July 5, 2007

Is beauty just genetic health?

As self-appointed defenders of female beauty, it falls on us to stick up for it whenever it's attacked by the beauty-hating intelligentsia of the modern world. (Which is damn often.) And so we fulfill our obligation diligently, if sometimes dispassionately (due to the ease with which any thinking person can disprove the rather simplistic attacks against female beauty being offered in today's media and culture).

Thus we will proceed with today's perfunctory - but ever so necessary - bit of 'fly-swatting'.

Today we want to respond to a very silly idea about beauty propounded by certain anthropologists-turned-media darlings, an idea which has permeated almost every thoughtful discussion on the subject and has taken on the impressive eminence of a proper premise despite the fact that it's flat out wrong. (Being untrue, unfortunately, has never stopped mankind from embracing any idea; indeed aliens, after studying mankind's history, might be entirely forgiven for sincerely concluding that it is in fact a prerequisite.)

It's the idea that female beauty is nothing more profound than health. It's the idea that males of the human species are attracted to those qualities in the female that represent the physical health of that female simply because we want similarly healthy children. It's the idea that we find symmetry of facial features, long lustrous hair, moist lips, clear eyes, etc. attractive because they are the result of 'good genes'.

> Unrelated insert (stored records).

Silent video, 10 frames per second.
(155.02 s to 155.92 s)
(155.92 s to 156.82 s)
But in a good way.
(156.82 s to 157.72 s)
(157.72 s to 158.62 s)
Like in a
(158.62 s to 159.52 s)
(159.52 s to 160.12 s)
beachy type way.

In answer to this idea we must point out that contrary to what's been said, it doesn't require 'genetic programming' to know that a naturally lustrous shine in a woman's hair might mean she is healthy. And we don't have to isolate the gene for facial symmetry to notice when a woman's face is free of deformity and therefore she might be similarly well-formed in - ahem - other places. Finally, the idea that men want to sleep with beautiful women so they can have lots of children is so obviously wrong it doesn't require refutation.

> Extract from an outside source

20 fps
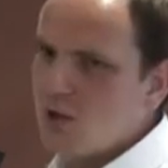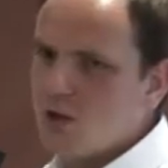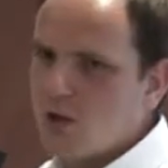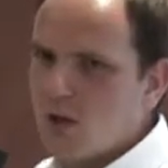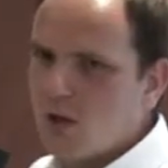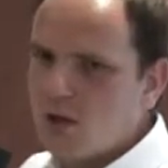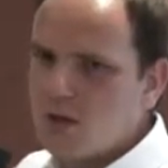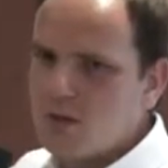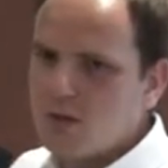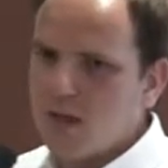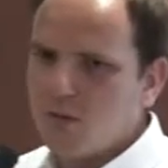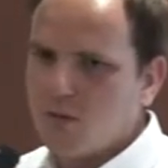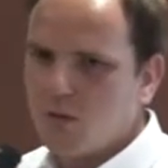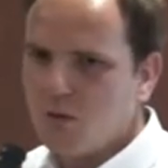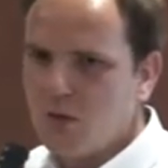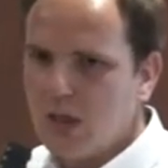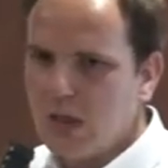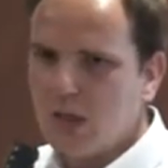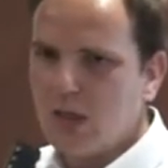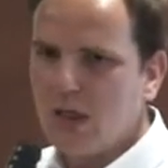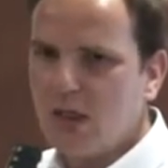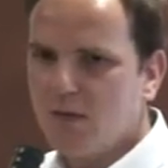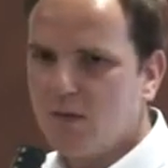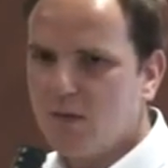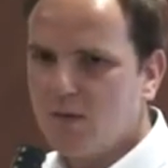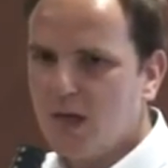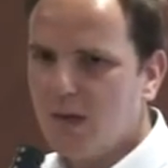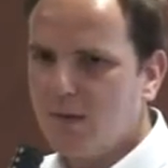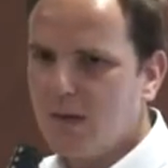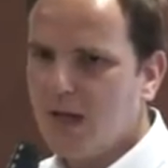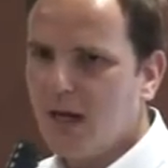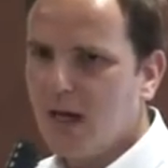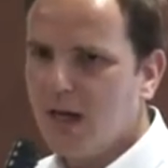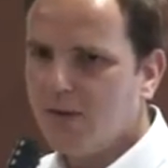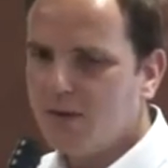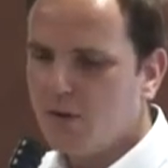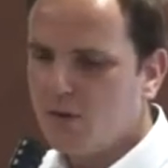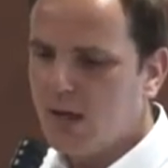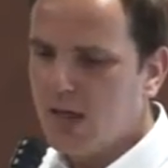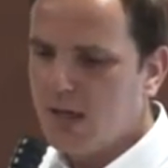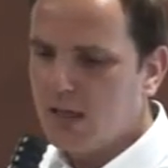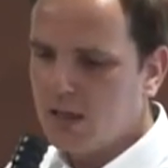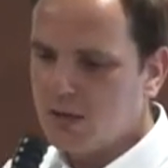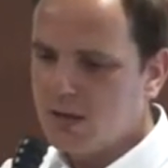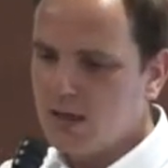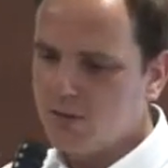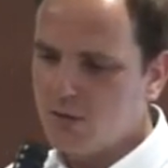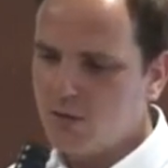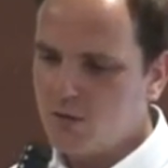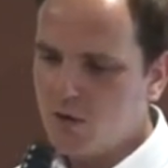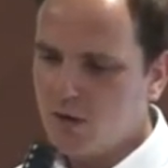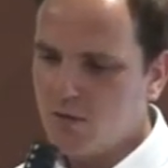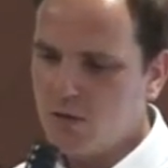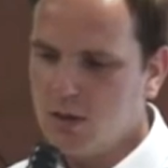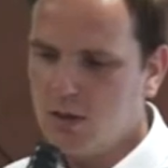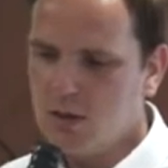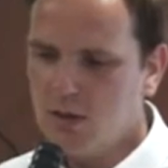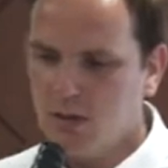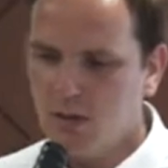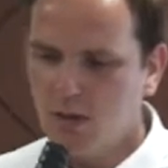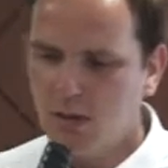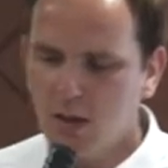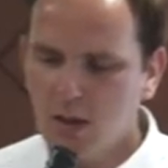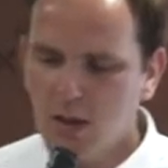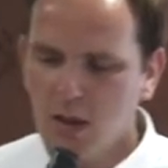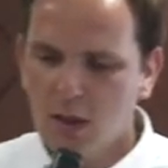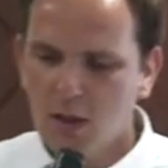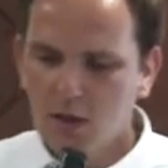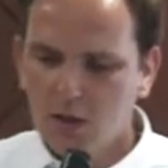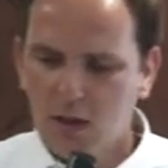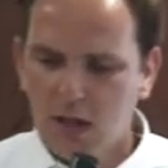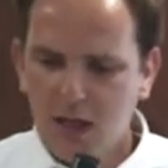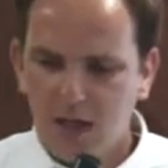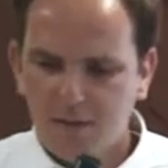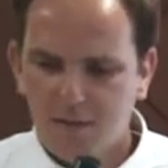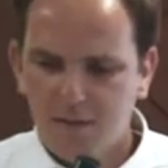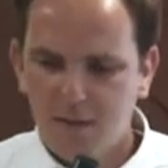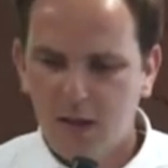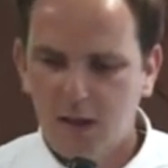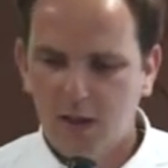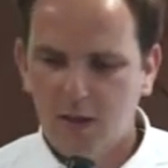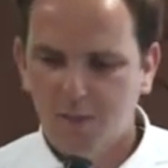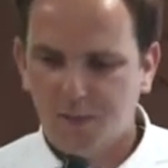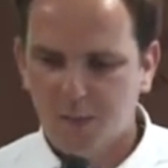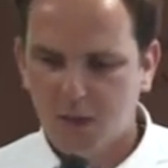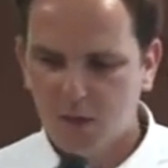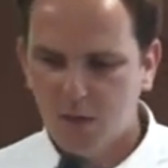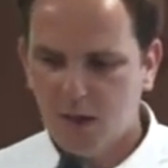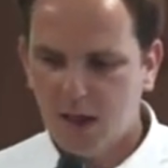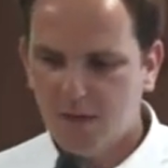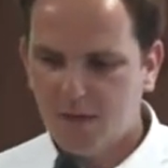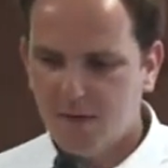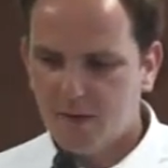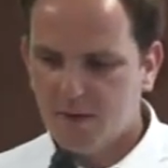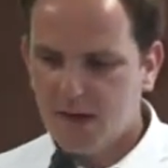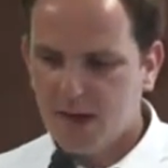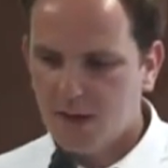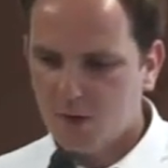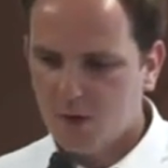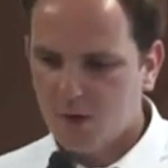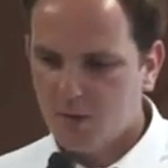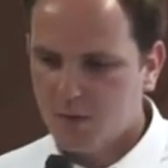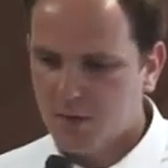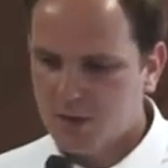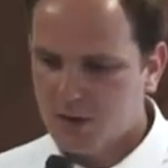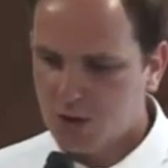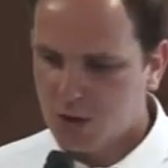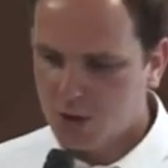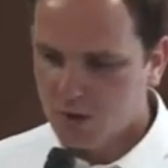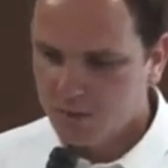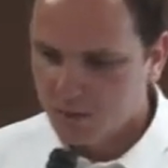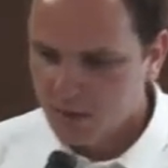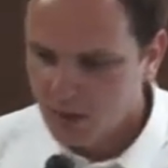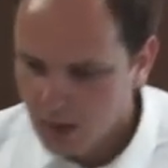source, some green leaves, maybe half-dried, and some straw material to have the right composition.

Diving into the genetic pool is looking way too hard for answers that are standing right in front of us. Beauty is obviously not an indicator of good health. If it was, then we would hardly need doctors would we? The ugly among us would simply check ourselves in for treatment at the nearest medical facility. If beauty was synonymous with health, and since most people are reasonably healthy, then shouldn't we all be beautiful?

But in real life nothing is rarer in human beings than beauty, and nothing more common than health. In fact, genes are so delicately interwoven with each other that anyone with genes that could be even remotely considered 'bad' is either dead, or dying from some horrible disease. Genes either work, or they don't. That's what makes evolution possible. If any jumble of genes worked as well as any other then there would be no such thing as species and every creature could mate with any other.

The only role genetics play in mating choices is that we are generally attracted to other humans who are living. The fact that they are living means they have a viable genetic code. But to extend that principle to include beauty is pure fancy. Science cannot predict from looking at genes who will be attractive and who won't. There is absolutely no evidence at all that ugly peoples' genes are any different than anyone else's. And most of us don't choose mates by their beauty alone. So how could human beings evolve any kind of 'genetic disposition' towards beauty?

The answer is, we couldn't. Yes we find health beautiful, but not because it pleases our genes, but because it agrees with our values. If we value life then we find healthy people attractive because health is conducive to life. It's not our genes that tell us this, it's our common sense that does.

Beauty is not the result of genetic programming or a genetic code. It's the result of how we program our value structure - our moral code. Whatever we choose to value, whatever we reason out that we want in life, whatever we call important, we find it beautiful when we see it in people.

That is where beauty comes from and why we find certain people beautiful. It's because they represent to us the things we value in life: health, wealth, sex, status, romance, etc. It's not simply because they have 'good' genes, although genes are certainly involved. For example, when we are attracted to someone, if all goes well, socially and genetically - meaning, both partners fulfill each others' values, spiritually and physically - then perhaps - and only perhaps - will beautiful children be the result, children with the same characteristics that made our mate attractive to us. But notice, that it's our beauty choices that dictate our genetic mix, not the other way around. And since our beauty choices change with the fashions or with our maturing values, our genetic make-up would have no time and no way to evolve a standard set of 'beauty genes'. Evolution takes millennia, not moments.

Socially, the genes that make people beautiful might get replicated through eugenics (beautiful people reproducing only with beautiful people). However, the genes that make people healthy cannot be seen, and therefore, cannot visually influence our sexual choices. Beauty is not why most of us choose a reproductive mate anyway. And it's even more doubtful that health is.

For all these reasons we can conclude there is no connection whatever between genetic health and physical beauty. Anyone who espouses human attraction based on good genes will now kindly stop uttering such nonsense!